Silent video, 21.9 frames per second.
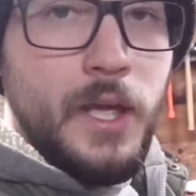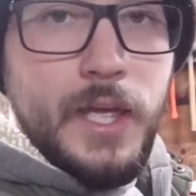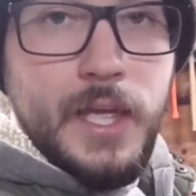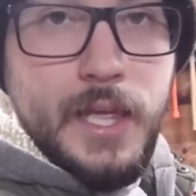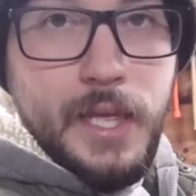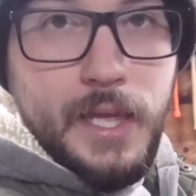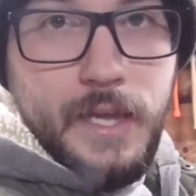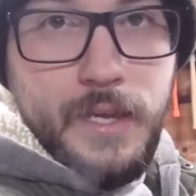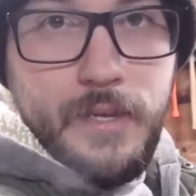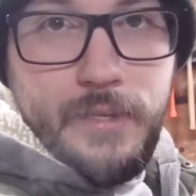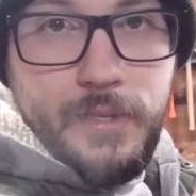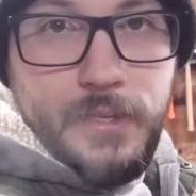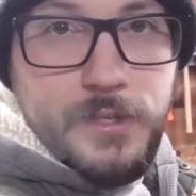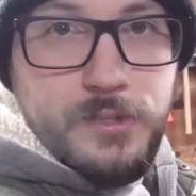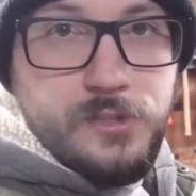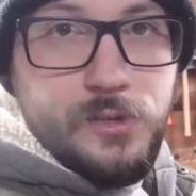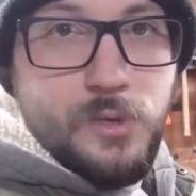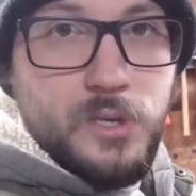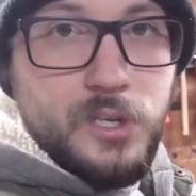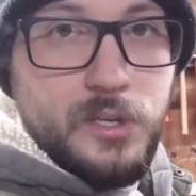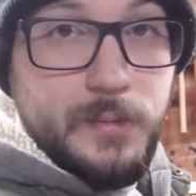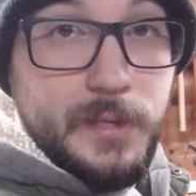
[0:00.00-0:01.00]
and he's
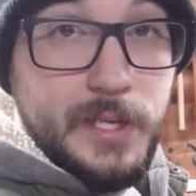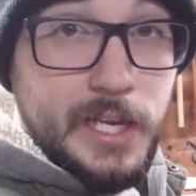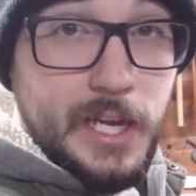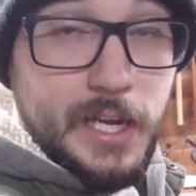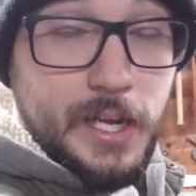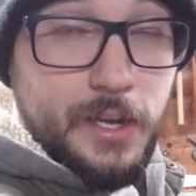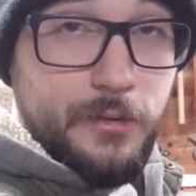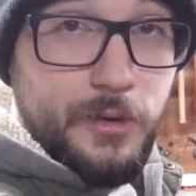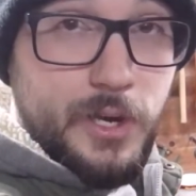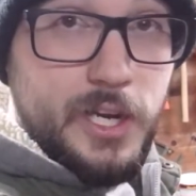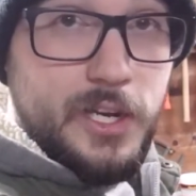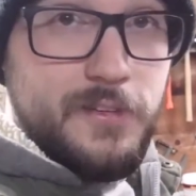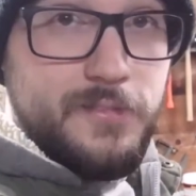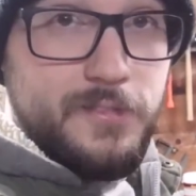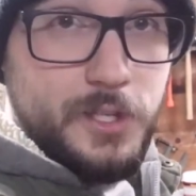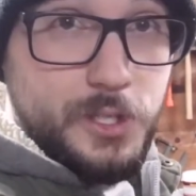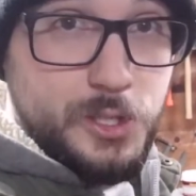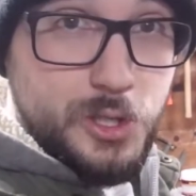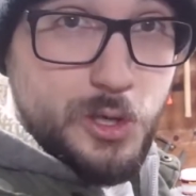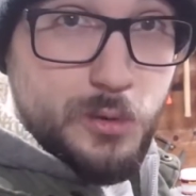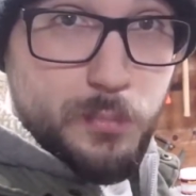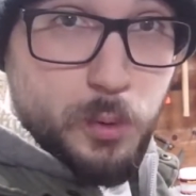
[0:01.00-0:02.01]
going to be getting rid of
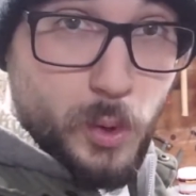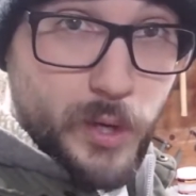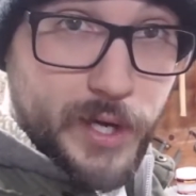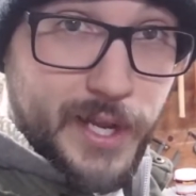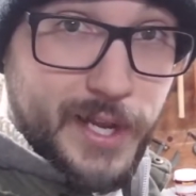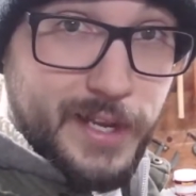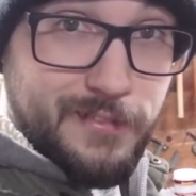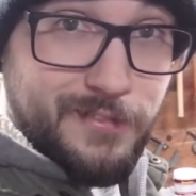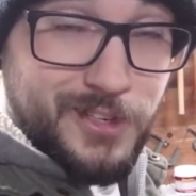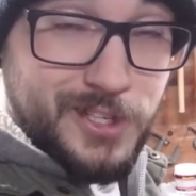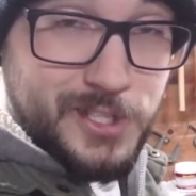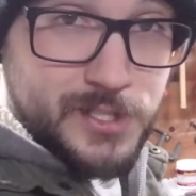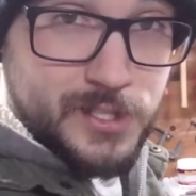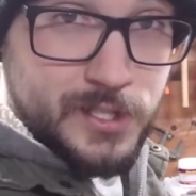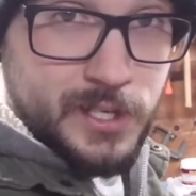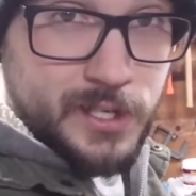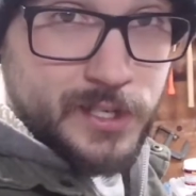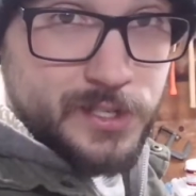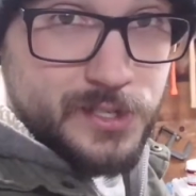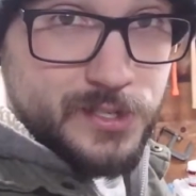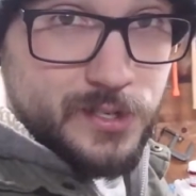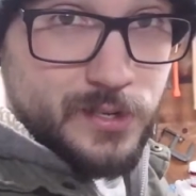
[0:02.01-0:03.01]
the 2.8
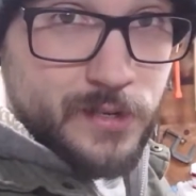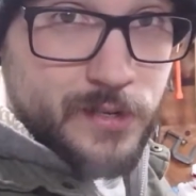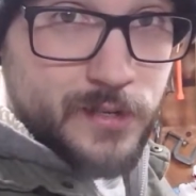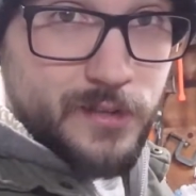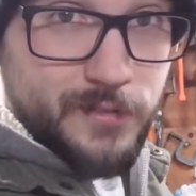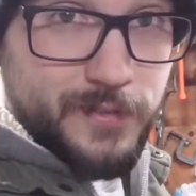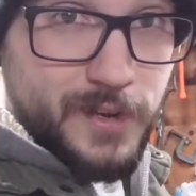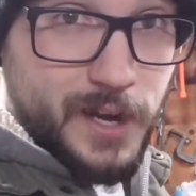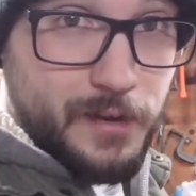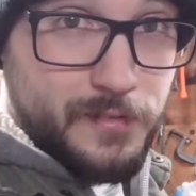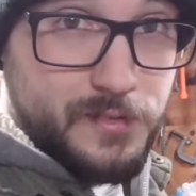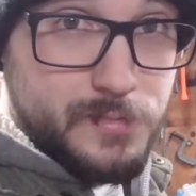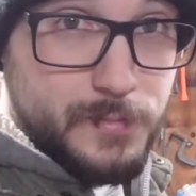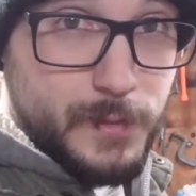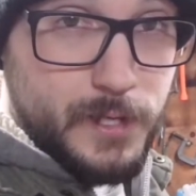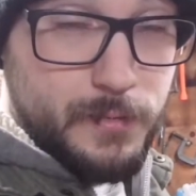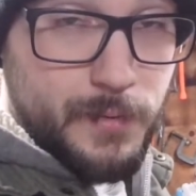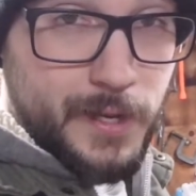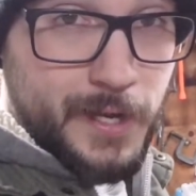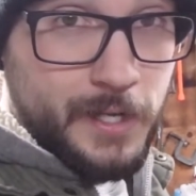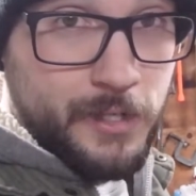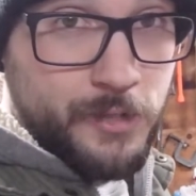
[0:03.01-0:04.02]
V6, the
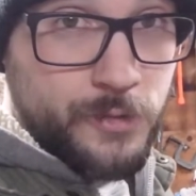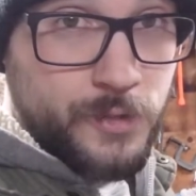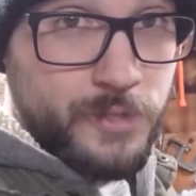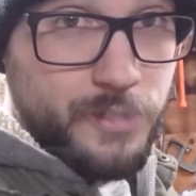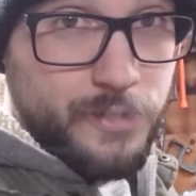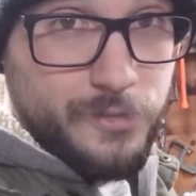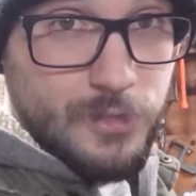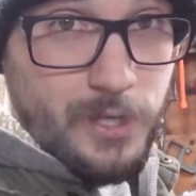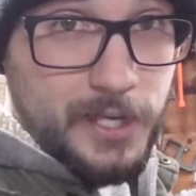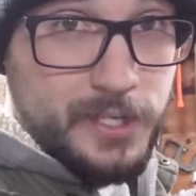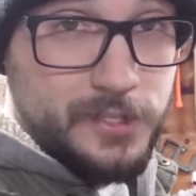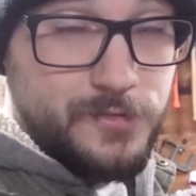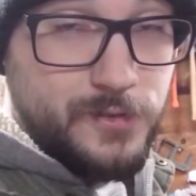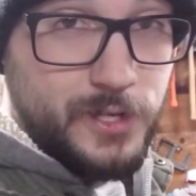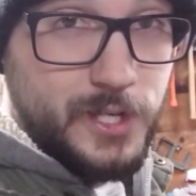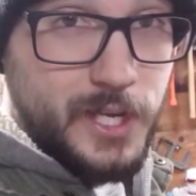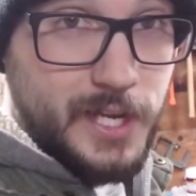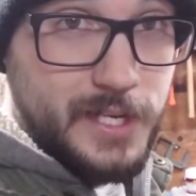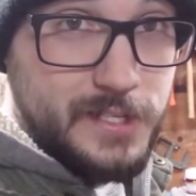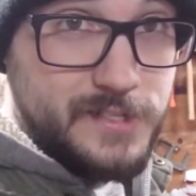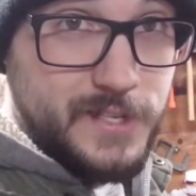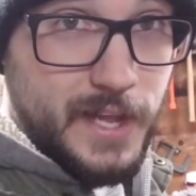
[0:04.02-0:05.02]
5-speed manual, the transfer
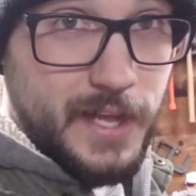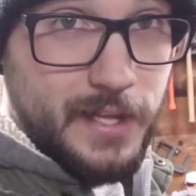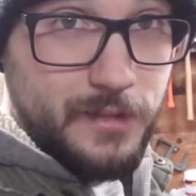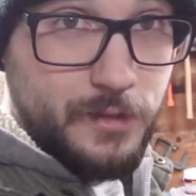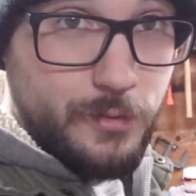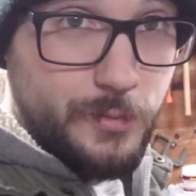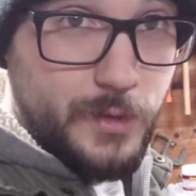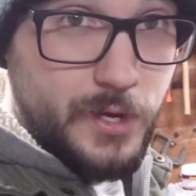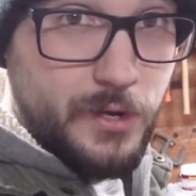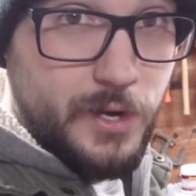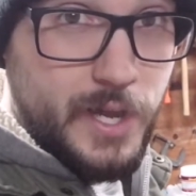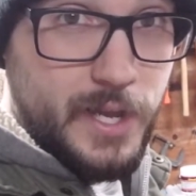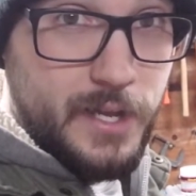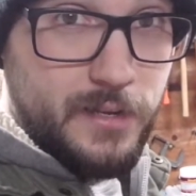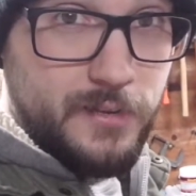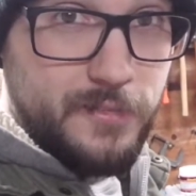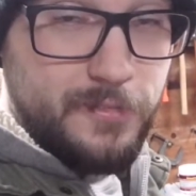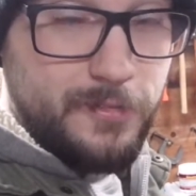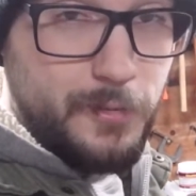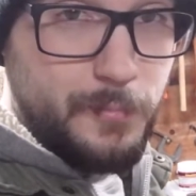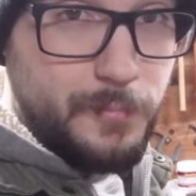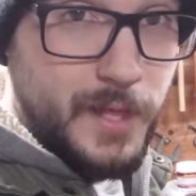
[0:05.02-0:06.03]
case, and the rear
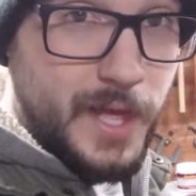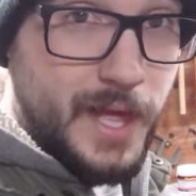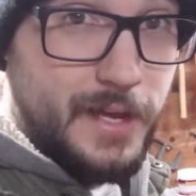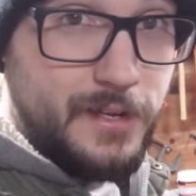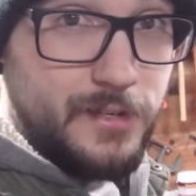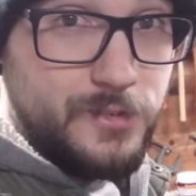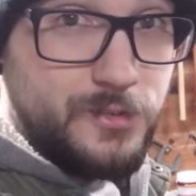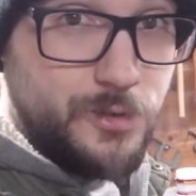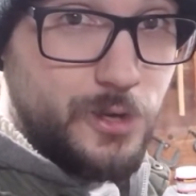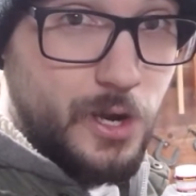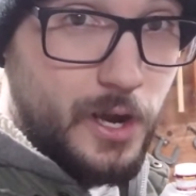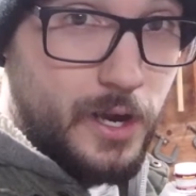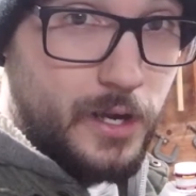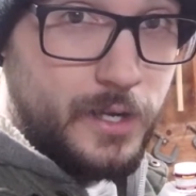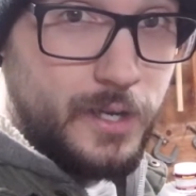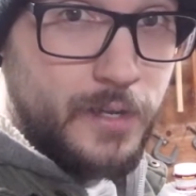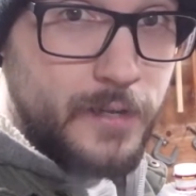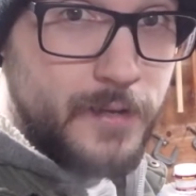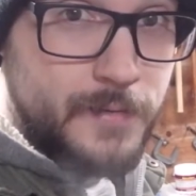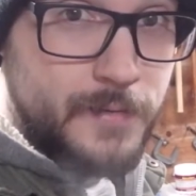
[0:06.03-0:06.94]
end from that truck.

**EXERCISE GOAL:** The whole listing above is to be printed exactly; the pictures stay out.

**EXPECTED ANSWER:**
Silent video, 21.9 frames per second.
[0:00.00-0:01.00]
and he's
[0:01.00-0:02.01]
going to be getting rid of
[0:02.01-0:03.01]
the 2.8
[0:03.01-0:04.02]
V6, the
[0:04.02-0:05.02]
5-speed manual, the transfer
[0:05.02-0:06.03]
case, and the rear
[0:06.03-0:06.94]
end from that truck.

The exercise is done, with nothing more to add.